Work request
Reproduce exactly the line that contains "[9.00-9.90s]" and every line after it through the end of the records below, leaving out all pictures.

Source records
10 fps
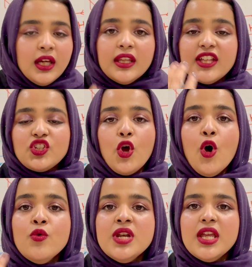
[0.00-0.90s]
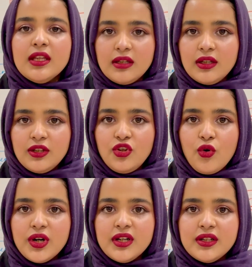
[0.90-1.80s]
honing
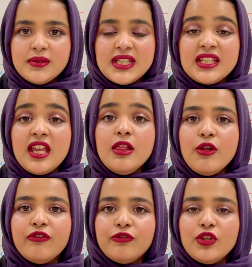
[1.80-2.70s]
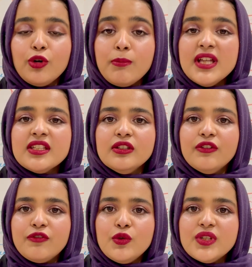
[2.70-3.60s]
your skill of your muscle
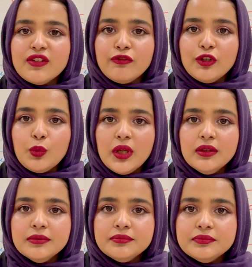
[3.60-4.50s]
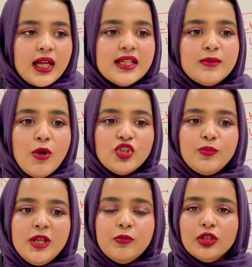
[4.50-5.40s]
of using free will. Because most
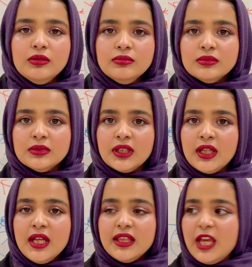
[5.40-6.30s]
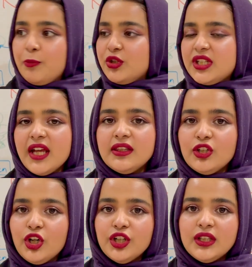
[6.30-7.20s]
people, they protect
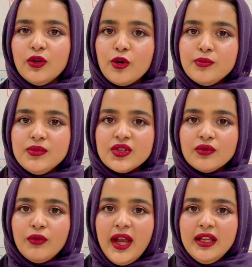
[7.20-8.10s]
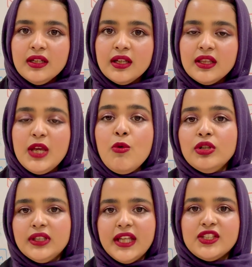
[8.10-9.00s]
their earth homes, right? They
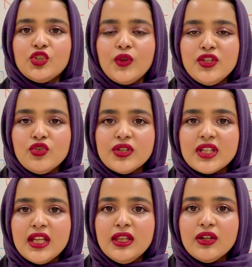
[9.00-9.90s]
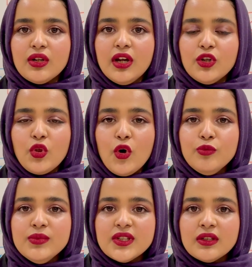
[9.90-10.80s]
won't let strangers in their earth
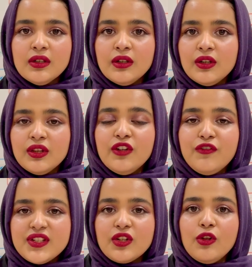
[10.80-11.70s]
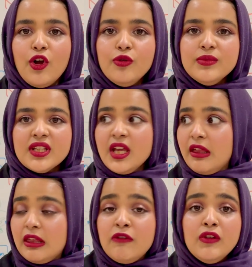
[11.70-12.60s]
homes, their physical homes,
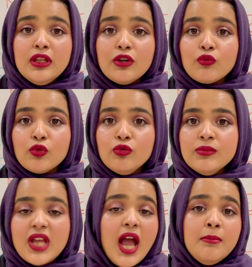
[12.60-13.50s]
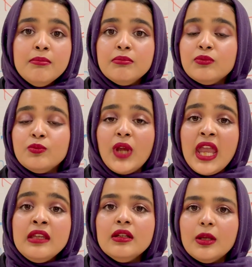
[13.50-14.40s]
even their rooms. I'm
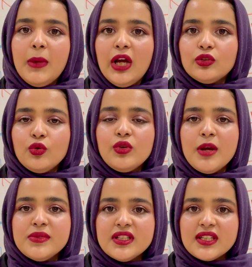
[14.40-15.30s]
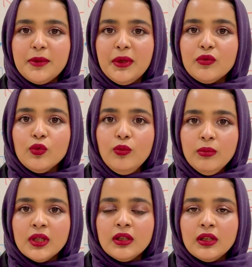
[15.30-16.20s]
anal about who comes inside my room,
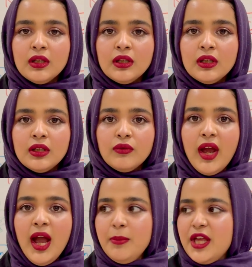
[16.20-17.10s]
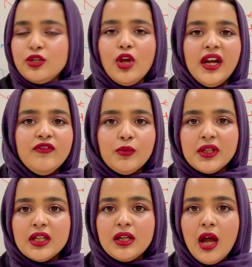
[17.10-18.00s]
right? I'm like, not everyone
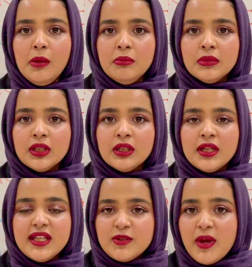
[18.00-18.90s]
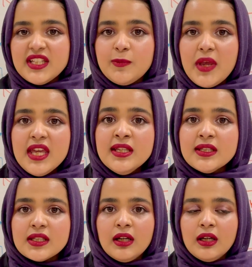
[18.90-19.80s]
can come. It's my
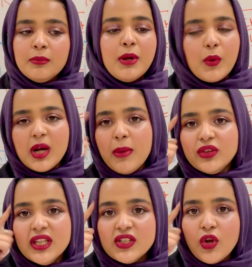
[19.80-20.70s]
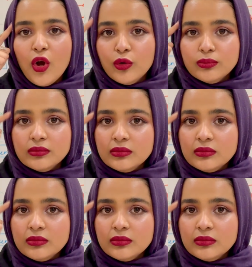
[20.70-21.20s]
space. But what about this home?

Response to the task
[9.00-9.90s]
[9.90-10.80s]
won't let strangers in their earth
[10.80-11.70s]
[11.70-12.60s]
homes, their physical homes,
[12.60-13.50s]
[13.50-14.40s]
even their rooms. I'm
[14.40-15.30s]
[15.30-16.20s]
anal about who comes inside my room,
[16.20-17.10s]
[17.10-18.00s]
right? I'm like, not everyone
[18.00-18.90s]
[18.90-19.80s]
can come. It's my
[19.80-20.70s]
[20.70-21.20s]
space. But what about this home?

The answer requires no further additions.